What to work on
Leaving the pictures aside, repeat every line below exactly.

Records shown
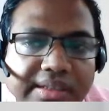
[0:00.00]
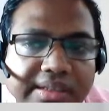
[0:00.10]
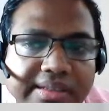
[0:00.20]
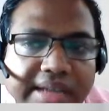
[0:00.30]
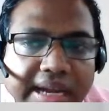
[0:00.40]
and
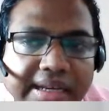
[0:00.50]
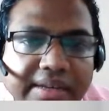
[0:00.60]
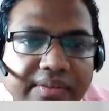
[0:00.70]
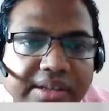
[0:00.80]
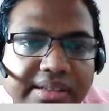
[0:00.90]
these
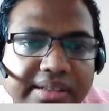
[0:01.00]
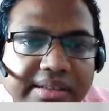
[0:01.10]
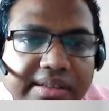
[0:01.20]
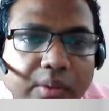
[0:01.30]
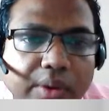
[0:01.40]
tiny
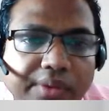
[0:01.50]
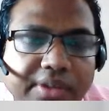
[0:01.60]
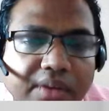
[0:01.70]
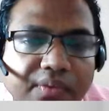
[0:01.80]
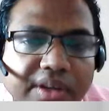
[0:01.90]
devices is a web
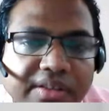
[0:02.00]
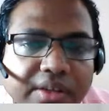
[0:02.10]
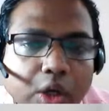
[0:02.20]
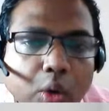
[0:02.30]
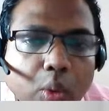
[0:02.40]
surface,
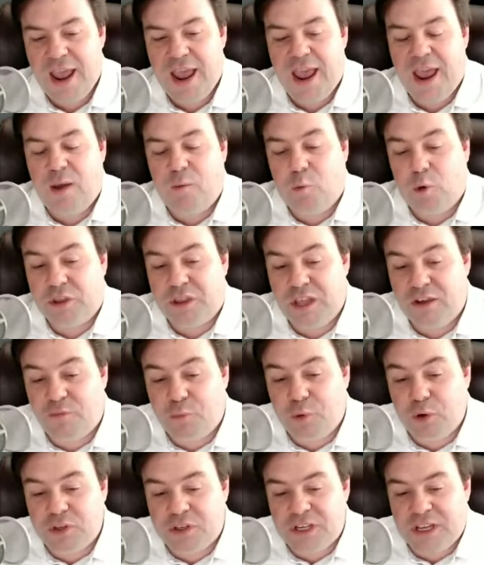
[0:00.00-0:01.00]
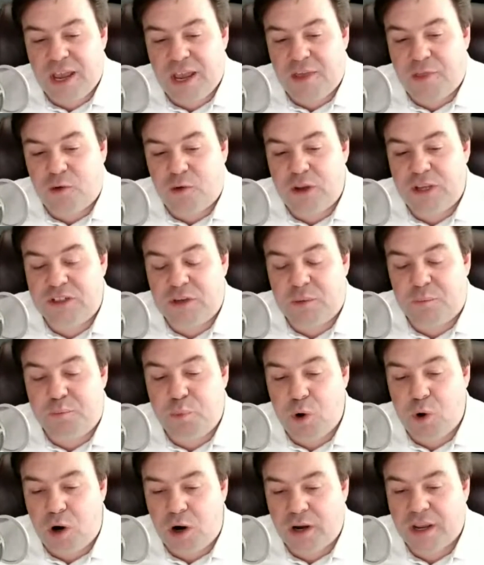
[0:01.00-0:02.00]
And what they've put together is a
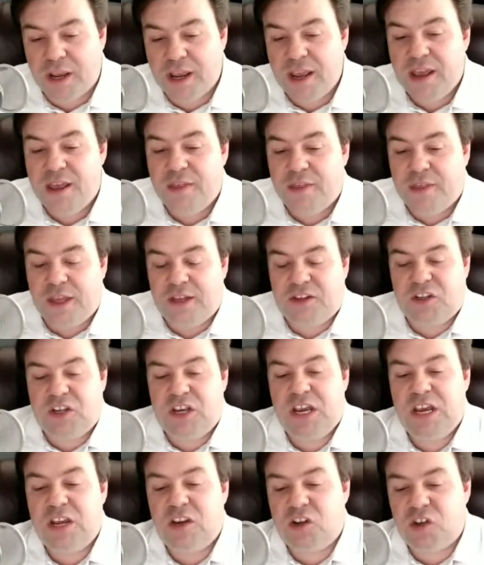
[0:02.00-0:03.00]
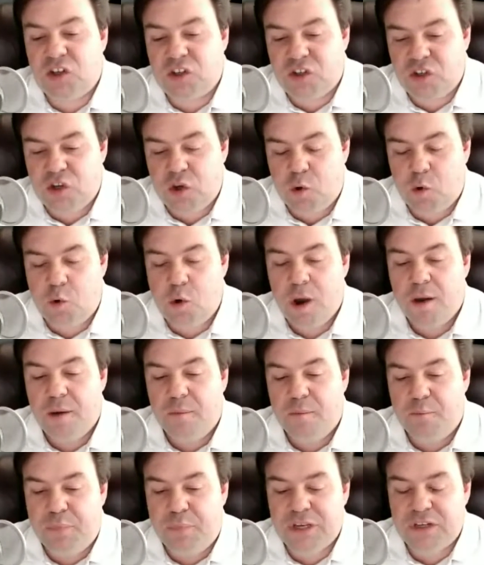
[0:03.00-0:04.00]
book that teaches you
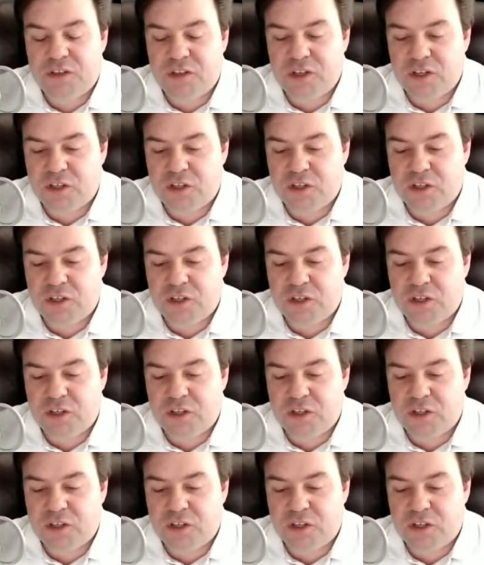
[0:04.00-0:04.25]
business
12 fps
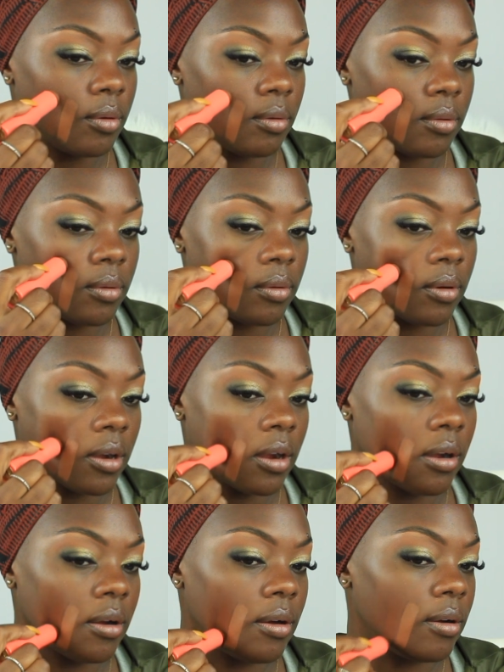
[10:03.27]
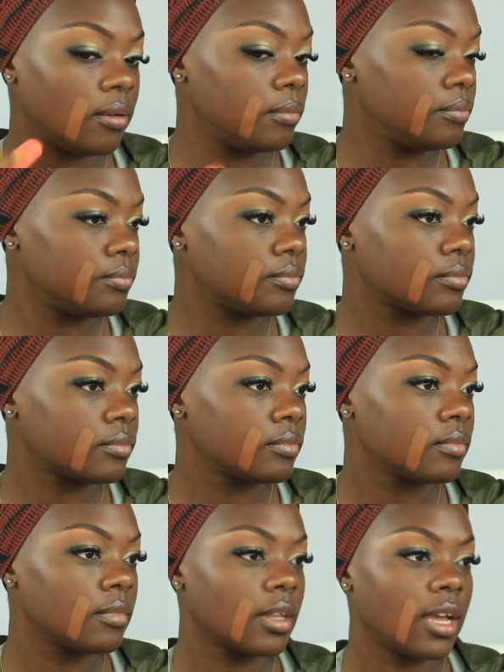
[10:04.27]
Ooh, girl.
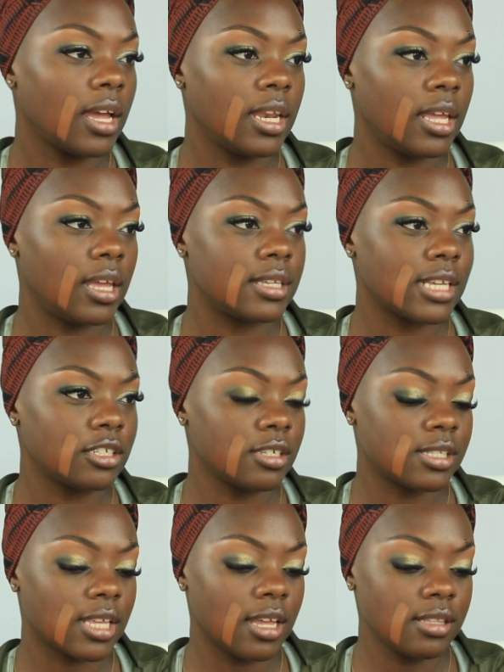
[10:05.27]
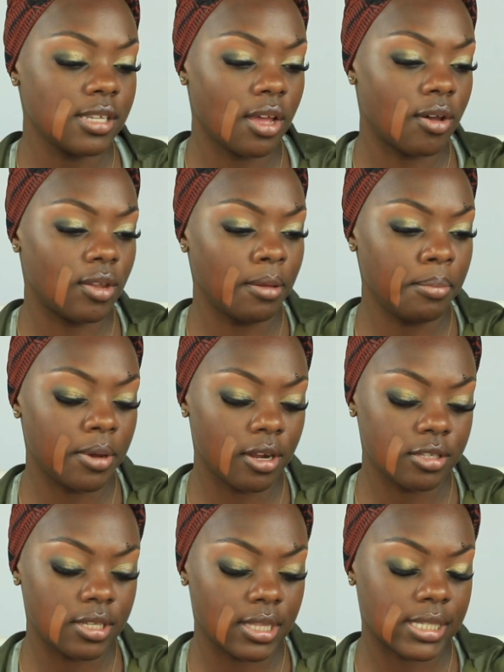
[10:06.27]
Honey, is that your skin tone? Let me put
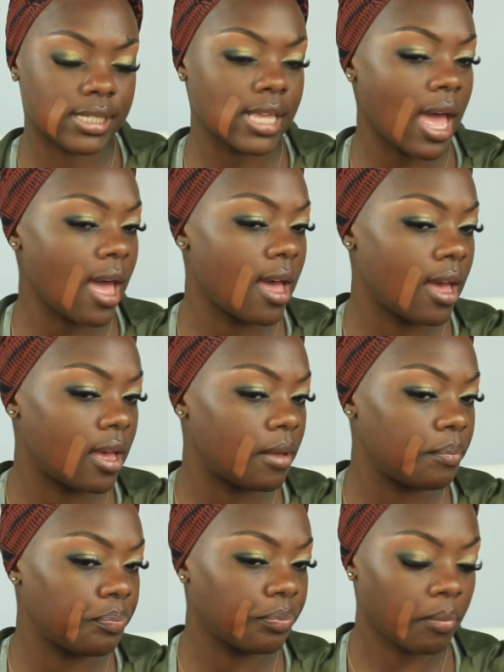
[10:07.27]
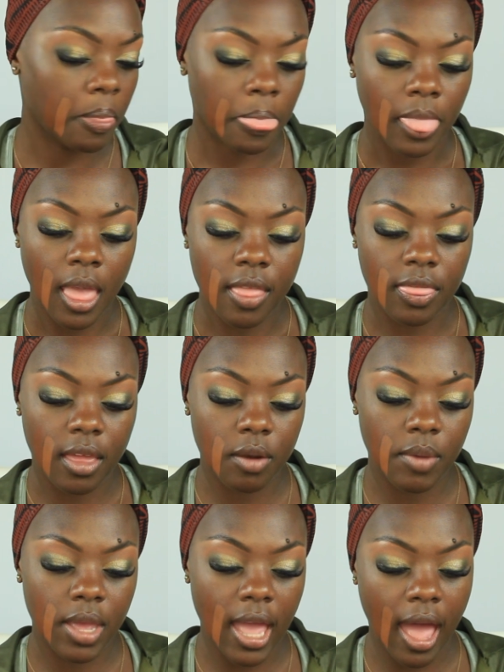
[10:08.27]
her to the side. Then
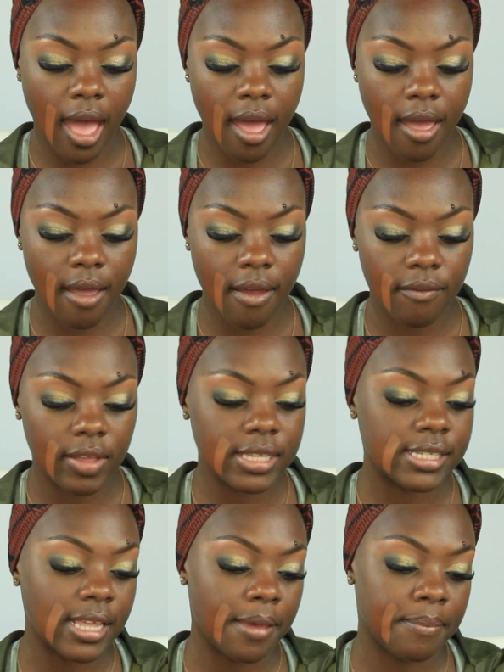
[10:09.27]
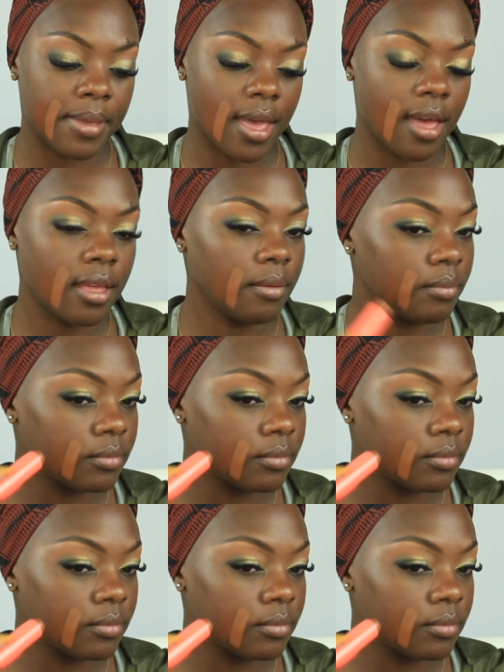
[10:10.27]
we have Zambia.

Your response
[0:00.00]
[0:00.10]
[0:00.20]
[0:00.30]
[0:00.40]
and
[0:00.50]
[0:00.60]
[0:00.70]
[0:00.80]
[0:00.90]
these
[0:01.00]
[0:01.10]
[0:01.20]
[0:01.30]
[0:01.40]
tiny
[0:01.50]
[0:01.60]
[0:01.70]
[0:01.80]
[0:01.90]
devices is a web
[0:02.00]
[0:02.10]
[0:02.20]
[0:02.30]
[0:02.40]
surface,
[0:00.00-0:01.00]
[0:01.00-0:02.00]
And what they've put together is a
[0:02.00-0:03.00]
[0:03.00-0:04.00]
book that teaches you
[0:04.00-0:04.25]
business
12 fps
[10:03.27]
[10:04.27]
Ooh, girl.
[10:05.27]
[10:06.27]
Honey, is that your skin tone? Let me put
[10:07.27]
[10:08.27]
her to the side. Then
[10:09.27]
[10:10.27]
we have Zambia.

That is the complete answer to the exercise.